Each numbered section must have a response. If the answer is zero, put zero.  If the question is not applicable to your situation, then put N/A for not applicable. Just make sure all items are answered.  If you don’t know the answer, then find it!  If you can’t then estimate it to the best of your ability.
Do not round off all your answers.  The IRS doesn’t want you to guess or even estimate your income and expenses.  They expect you to gather source documents to arrive at the numbers you use.  You can use this to your advantage, by putting together a group of months that support the lowest monthly payment you want to make.
Purpose of this form- The IRS uses it to see what income is available to make monthly payments for a business agreement, or to be added to the form 433A to increase income .  They also use it to see what assets you have and how they can get to it if they need or want to seize it!  You will use this form to show them that you don’t have much to give them and why they should accept a low dollar payment plan or an offer in compromise.
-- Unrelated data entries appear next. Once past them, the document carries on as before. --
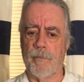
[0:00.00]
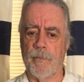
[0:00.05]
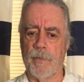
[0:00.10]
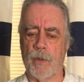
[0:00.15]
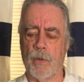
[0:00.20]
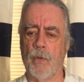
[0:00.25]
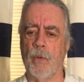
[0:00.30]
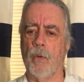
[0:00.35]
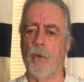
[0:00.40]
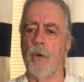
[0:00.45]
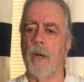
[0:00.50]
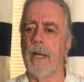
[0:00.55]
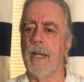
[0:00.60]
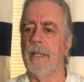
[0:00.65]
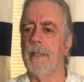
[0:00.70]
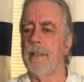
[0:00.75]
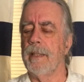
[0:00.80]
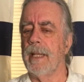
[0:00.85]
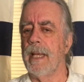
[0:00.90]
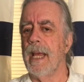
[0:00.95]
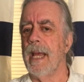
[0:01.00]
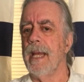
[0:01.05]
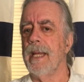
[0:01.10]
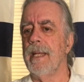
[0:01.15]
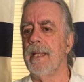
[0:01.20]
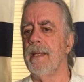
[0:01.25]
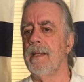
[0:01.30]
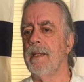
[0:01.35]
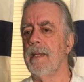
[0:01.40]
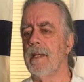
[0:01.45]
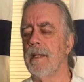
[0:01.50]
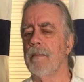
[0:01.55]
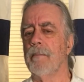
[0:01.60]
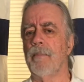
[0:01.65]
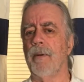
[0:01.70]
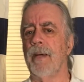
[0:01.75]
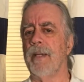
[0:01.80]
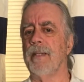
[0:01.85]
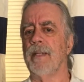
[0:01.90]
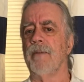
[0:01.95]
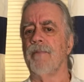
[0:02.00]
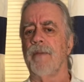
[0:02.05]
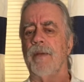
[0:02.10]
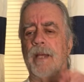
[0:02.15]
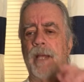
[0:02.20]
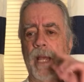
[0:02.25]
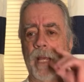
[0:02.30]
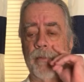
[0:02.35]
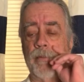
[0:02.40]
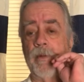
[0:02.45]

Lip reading: Kool-Aid and candy, and you can play different games.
Use this form to show income from a business that is not on a W-2, such as shown on a 1099. If your income is on a K-1 and you have expenses against that income (not already included on the K-1), then use this form to deduct those expenses. Always check back to your 1040 income tax return.  Sometimes you have business expenses included on a schedule c, form 2106, office-in-home, etc. that you want to make sure is included on the 433B.  If the form doesn’t show where to include the expense, just attach a separate sheet of paper.Instructions, The Joe Mastriano, CPA WayEach item is numbered.  They are numbers 1-39.  Each numbered item must have a response. Use N/A for “not applicable”, zero, or none, as appropriate.  Read each numbered item carefully.  You will be painting a picture of your ability to pay your tax liability.
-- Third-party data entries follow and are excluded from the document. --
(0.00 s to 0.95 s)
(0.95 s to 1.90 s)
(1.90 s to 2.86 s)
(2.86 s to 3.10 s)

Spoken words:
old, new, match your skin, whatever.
1. Name, address, etc. If same as residence, put that address.
2. Employer ID #, if you have one  even if you don’t currently have employees.  Otherwise put N/A on line 2a.  Line 2b is for the type of entity.  This can be a sole proprietor incorrectly referred to as a dba (doing business as).  Corporations have dba’s too!  If you just get paid on a 1099 and don’t really operate a separate business, check other and write “none.”  Don’t worry if you are paid on a 1099, or even if you don’t file a 1099 for you income, when it should be correctly reported on a W-2.  They need to have the correct picture of your income reporting.  Let the collection person tell you how it should be filed.  They actually enjoy helping people get into compliance with the correct report filing.  I’ve never seen a collection employee use this against the tax payer as one of the reasons for denying an installment agreement.  It is rare that they report it to the audit division, in my experience, especially if you start correcting the reporting and tax paying error immediately.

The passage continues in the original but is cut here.